**Exercise:**
Transcribe the entries that come next exactly, but not the pictures they contain.

###

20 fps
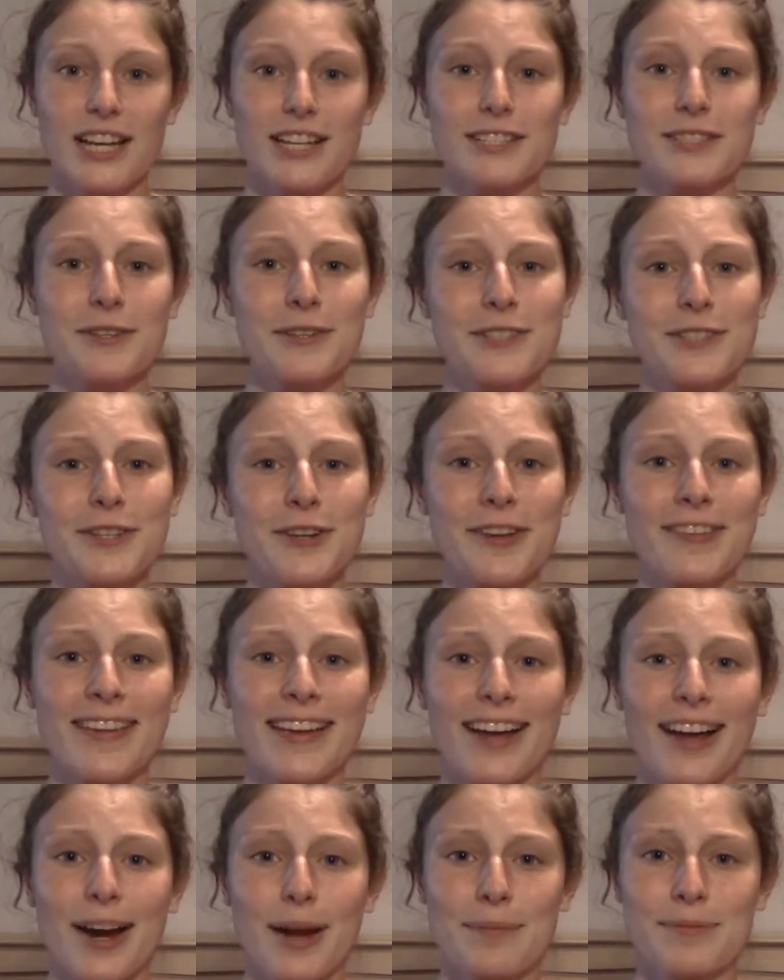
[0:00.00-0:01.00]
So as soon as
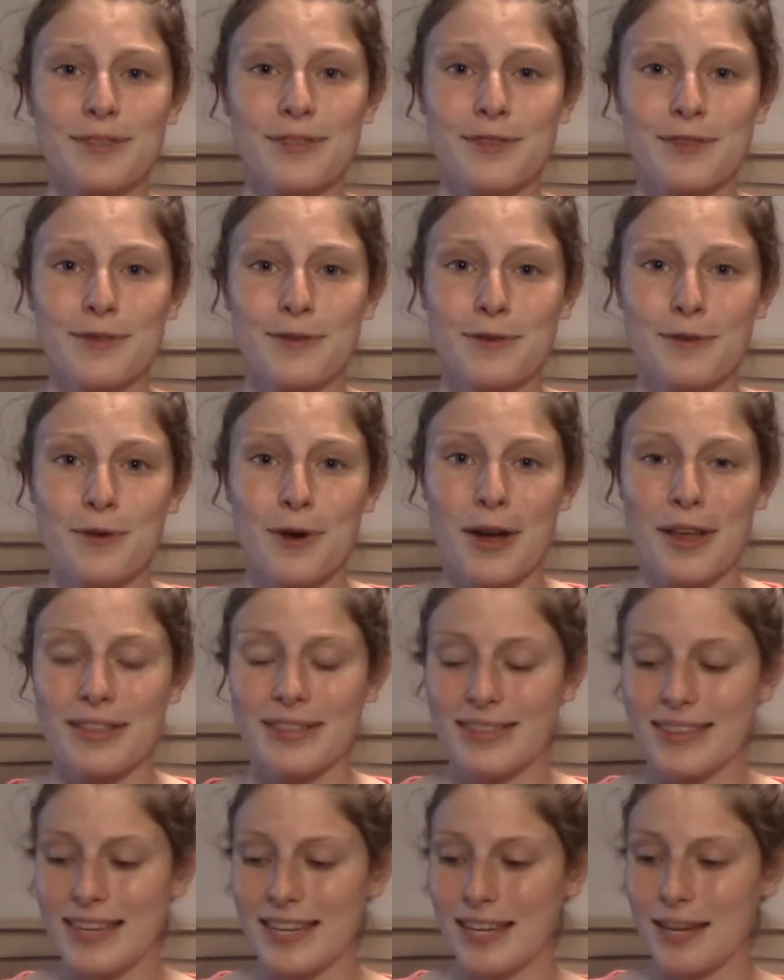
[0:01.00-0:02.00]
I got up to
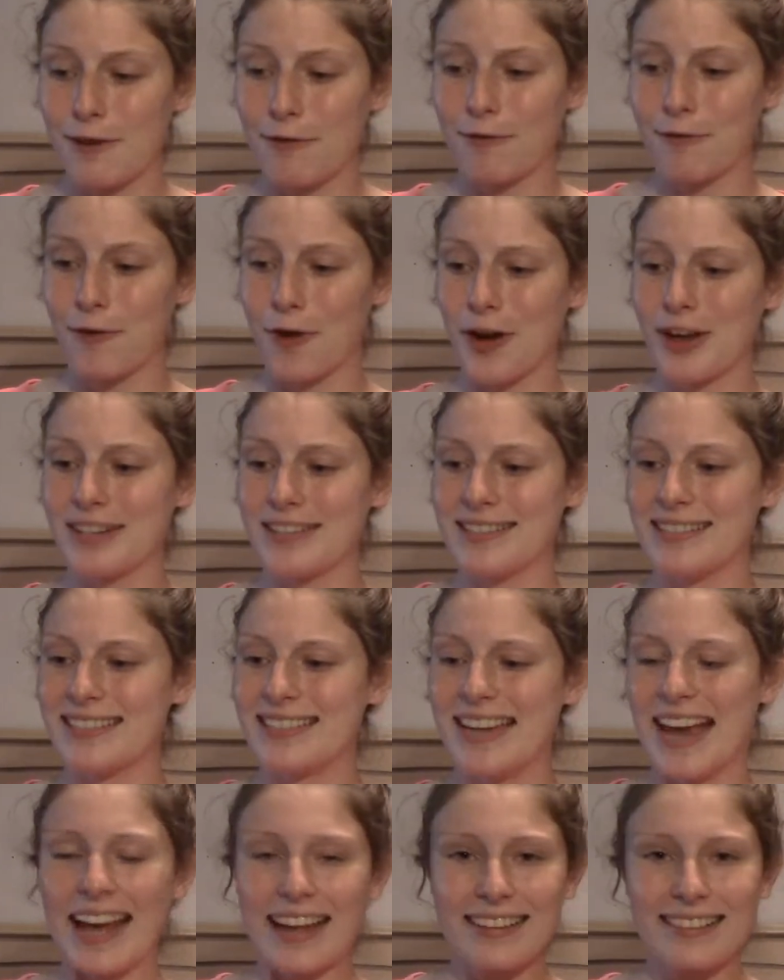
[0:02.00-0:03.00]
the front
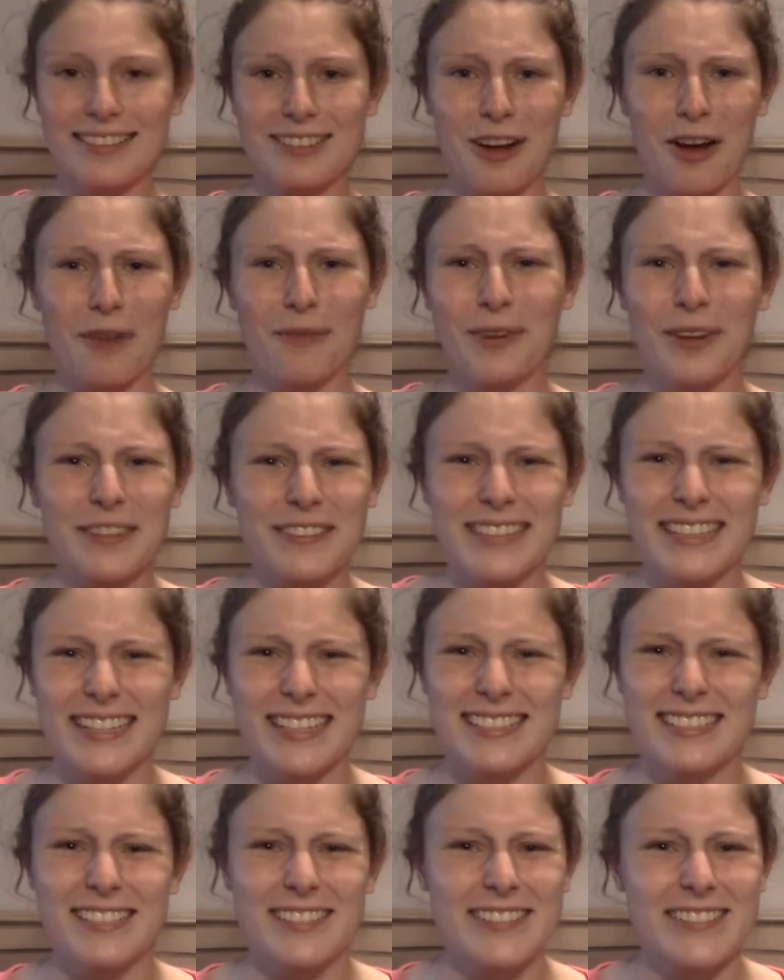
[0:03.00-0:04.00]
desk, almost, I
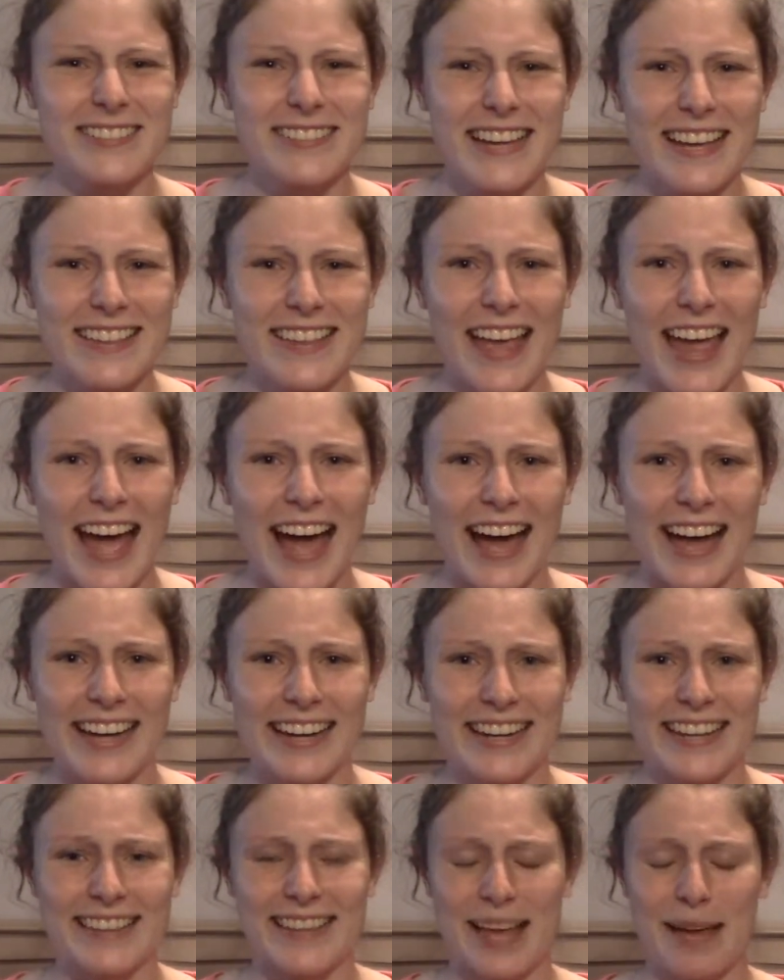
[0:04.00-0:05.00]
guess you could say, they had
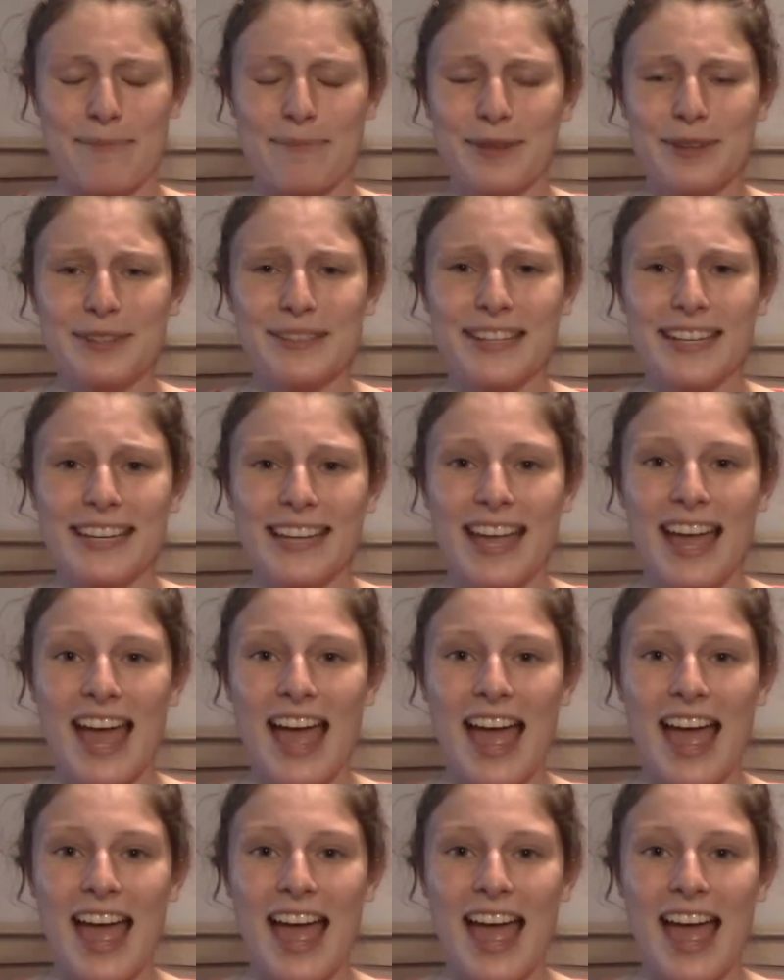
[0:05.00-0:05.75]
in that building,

###

**Response to this task:**
20 fps
[0:00.00-0:01.00]
So as soon as
[0:01.00-0:02.00]
I got up to
[0:02.00-0:03.00]
the front
[0:03.00-0:04.00]
desk, almost, I
[0:04.00-0:05.00]
guess you could say, they had
[0:05.00-0:05.75]
in that building,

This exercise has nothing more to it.